Dougie Fife
- Full name: Douglas James Fife
- Born: 8 August 1990 (age 35) Edinburgh, Scotland
- Height: 1.85 m (6 ft 1 in)
- Weight: 90 kg (14 st 2 lb; 198 lb)
- School: Firrhill High School
- University: Telford College

Rugby union career
- Position: Centre / Wing/ fullback

Youth career
- 1997-2008: Boroughmuir

Amateur team(s)
- Years: Team / Apps / (Points)
- 2025: Mystic River Rugby Club

Senior career
- Years: Team / Apps / (Points)
- 2011–2019: Edinburgh Rugby / 123 / (130)
- 2021–2022: New England Free Jacks / 29 / (55)
- 2023-: New Orleans Gold
- Correct as of 17 February 2023

International career
- Years: Team / Apps / (Points)
- 2009–2010: Scotland U20 / 9 / (10)
- 2014–2018: Scotland / 8 / (15)
- 2016–2020: Scotland 7s / 82 / (135)
- Correct as of 24 February 2021

= Dougie Fife =

Scotland international rugby union player (born 1990)

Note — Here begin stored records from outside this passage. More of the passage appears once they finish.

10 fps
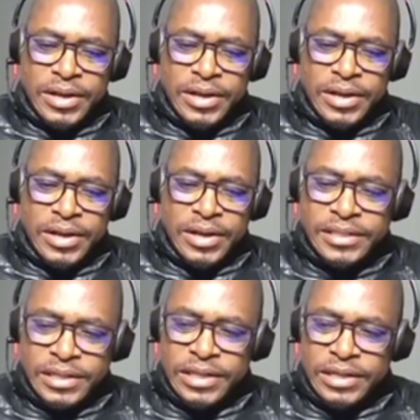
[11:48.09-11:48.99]

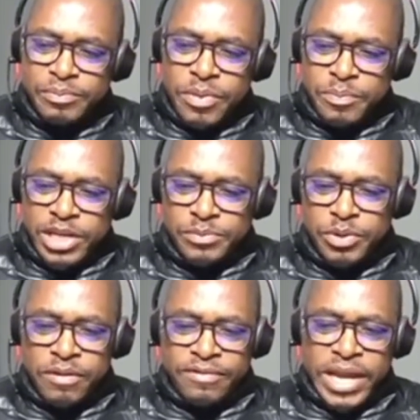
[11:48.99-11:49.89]
set the Part
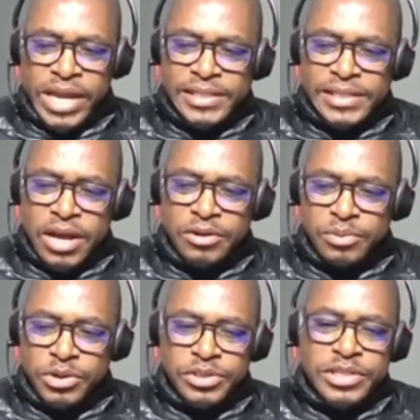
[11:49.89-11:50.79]
B of our case down
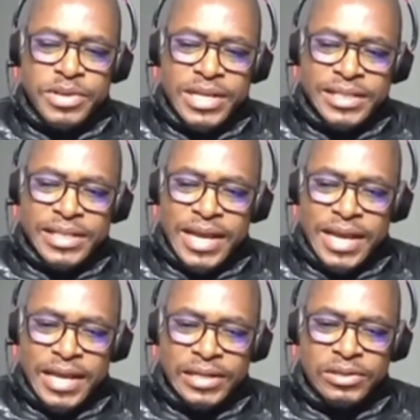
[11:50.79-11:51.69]
because the minister
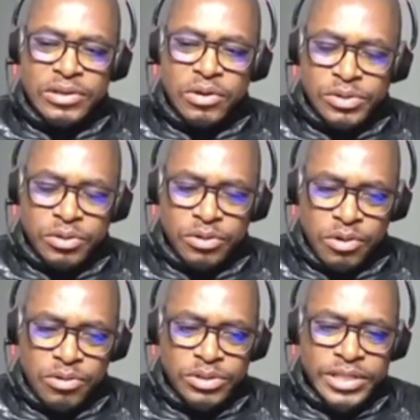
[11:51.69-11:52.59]
had also
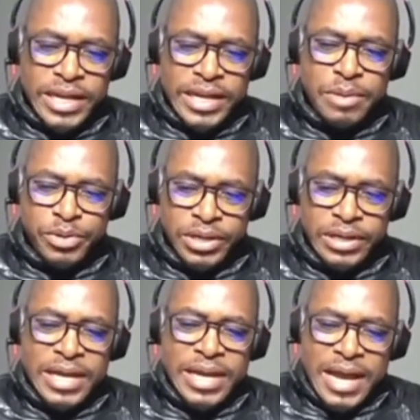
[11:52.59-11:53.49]
launched an
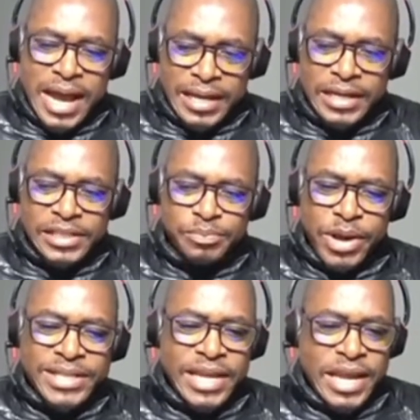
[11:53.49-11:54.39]
appeal against
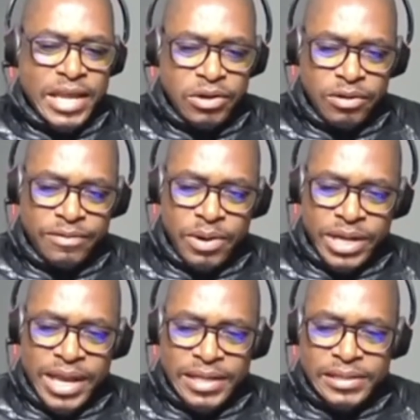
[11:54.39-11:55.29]
Part A of our
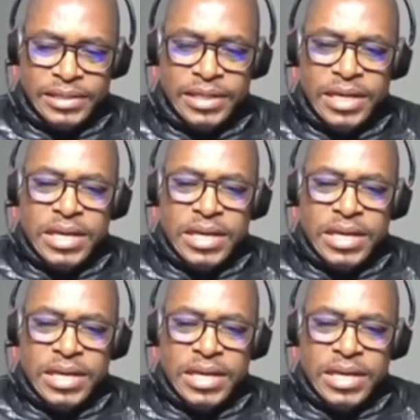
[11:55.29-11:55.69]
case.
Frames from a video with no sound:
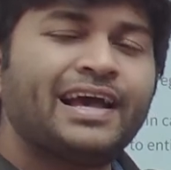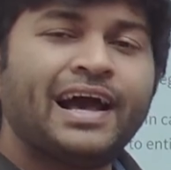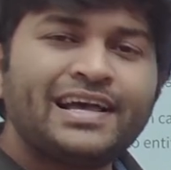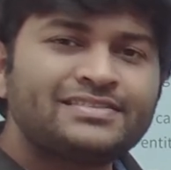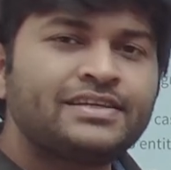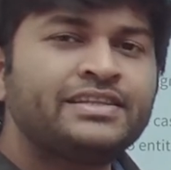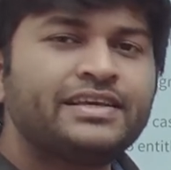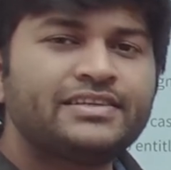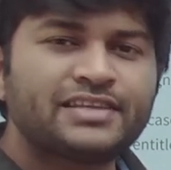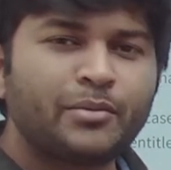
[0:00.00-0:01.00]
asked in the
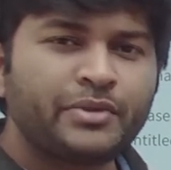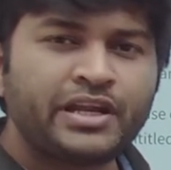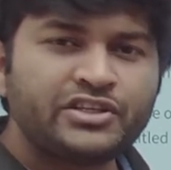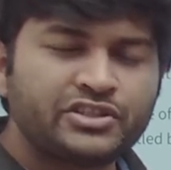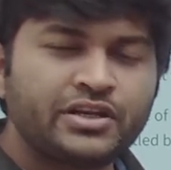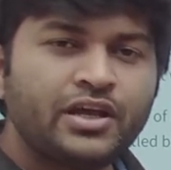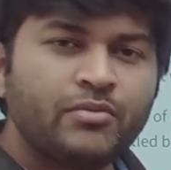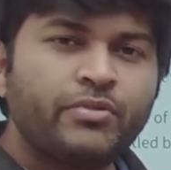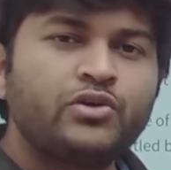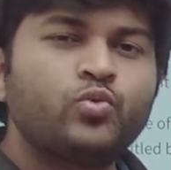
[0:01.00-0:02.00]
examination.
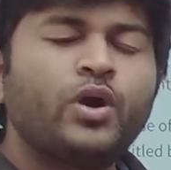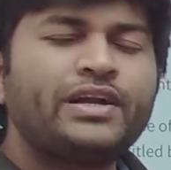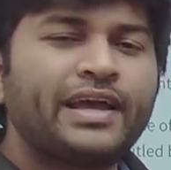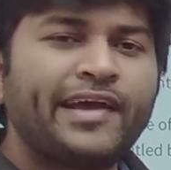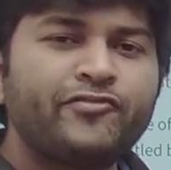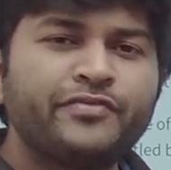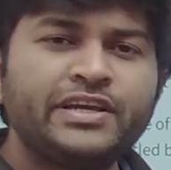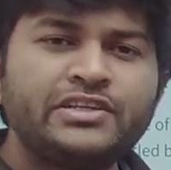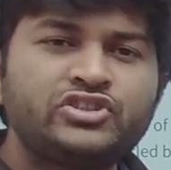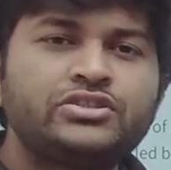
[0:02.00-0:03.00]
But what have
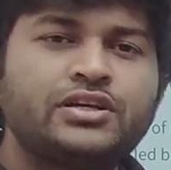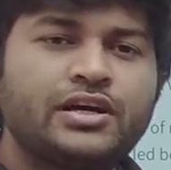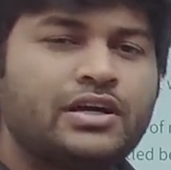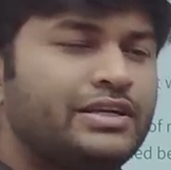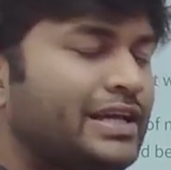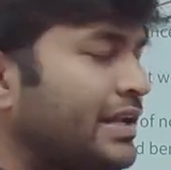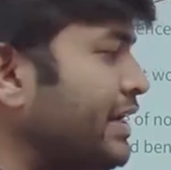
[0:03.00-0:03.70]
we uh, done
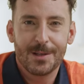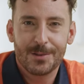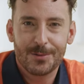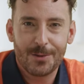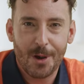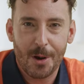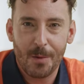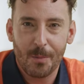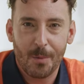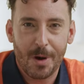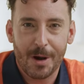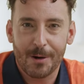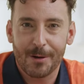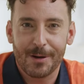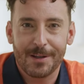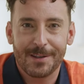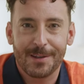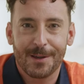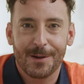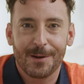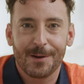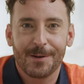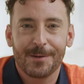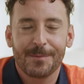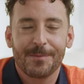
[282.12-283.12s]
Don't worry
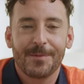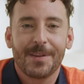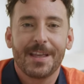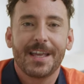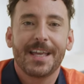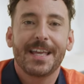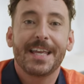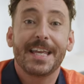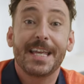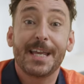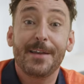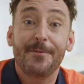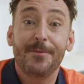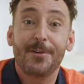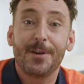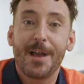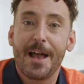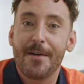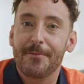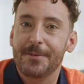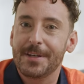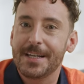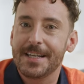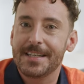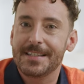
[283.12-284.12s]
though, if you
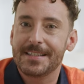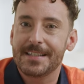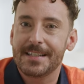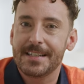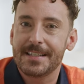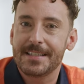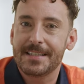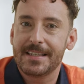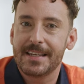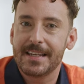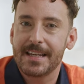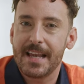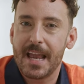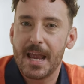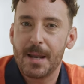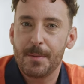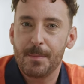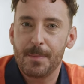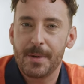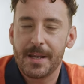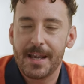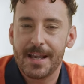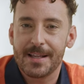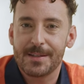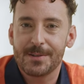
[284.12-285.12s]
have an existing
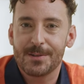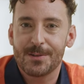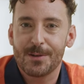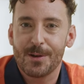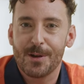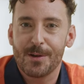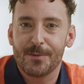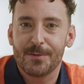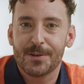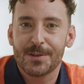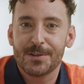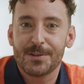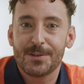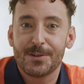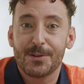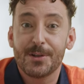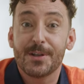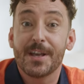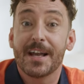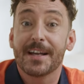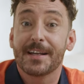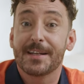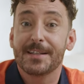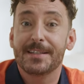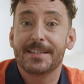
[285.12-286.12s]
NBN service, you
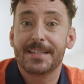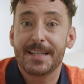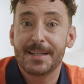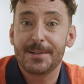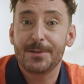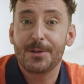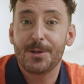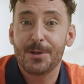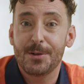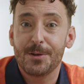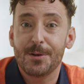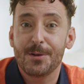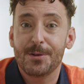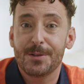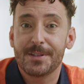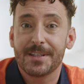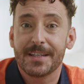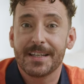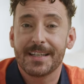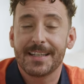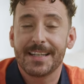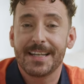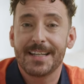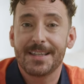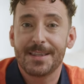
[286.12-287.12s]
can continue using
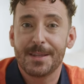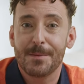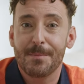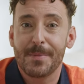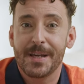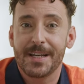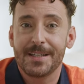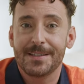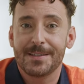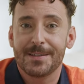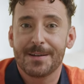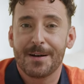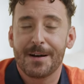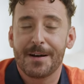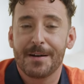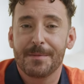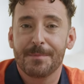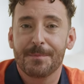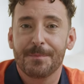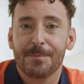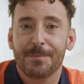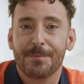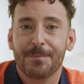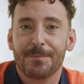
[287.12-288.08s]
it in the meantime.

Dougie Fife (born 8 August 1990) is a Scottish rugby union player who currently plays for the New Orleans Gold of Major League Rugby (MLR). He previously played for Edinburgh Rugby and the New England Free Jacks.

==Career==

He has represented Scotland at the under-17, under-19 and under-20 age groups, as well as in the IRB Sevens World Series. Fife spent most of the 2010–11 season with the Scotland Sevens team.

Fife received his first full international call-up on 15 January 2014, when he was named in Scotland's 36-man training squad ahead of the 2014 Six Nations Championship by Head Coach Scott Johnson. His first international try came during a narrow defeat to France on the opening weekend of the 2015 Six Nations Championship.

At the end of the 2015–16 season Fife left Edinburgh Rugby for the Scotland 7s team before rejoining for the 2017–18 season. He was called up to Scotland's 2018 summer tour of the Americas, scoring tries in both appearances (against the US and Argentina).

Fife signed a two-year contract with the US Major League Rugby team New England Free Jacks in August 2020. He started 29 games over two seasons and led the Free Jacks to a first-place divisional finish and playoff appearance in 2022. In September 2022 the New Orleans Gold announced they had signed Fife to a two-year contract. He currently plays fullback for the team.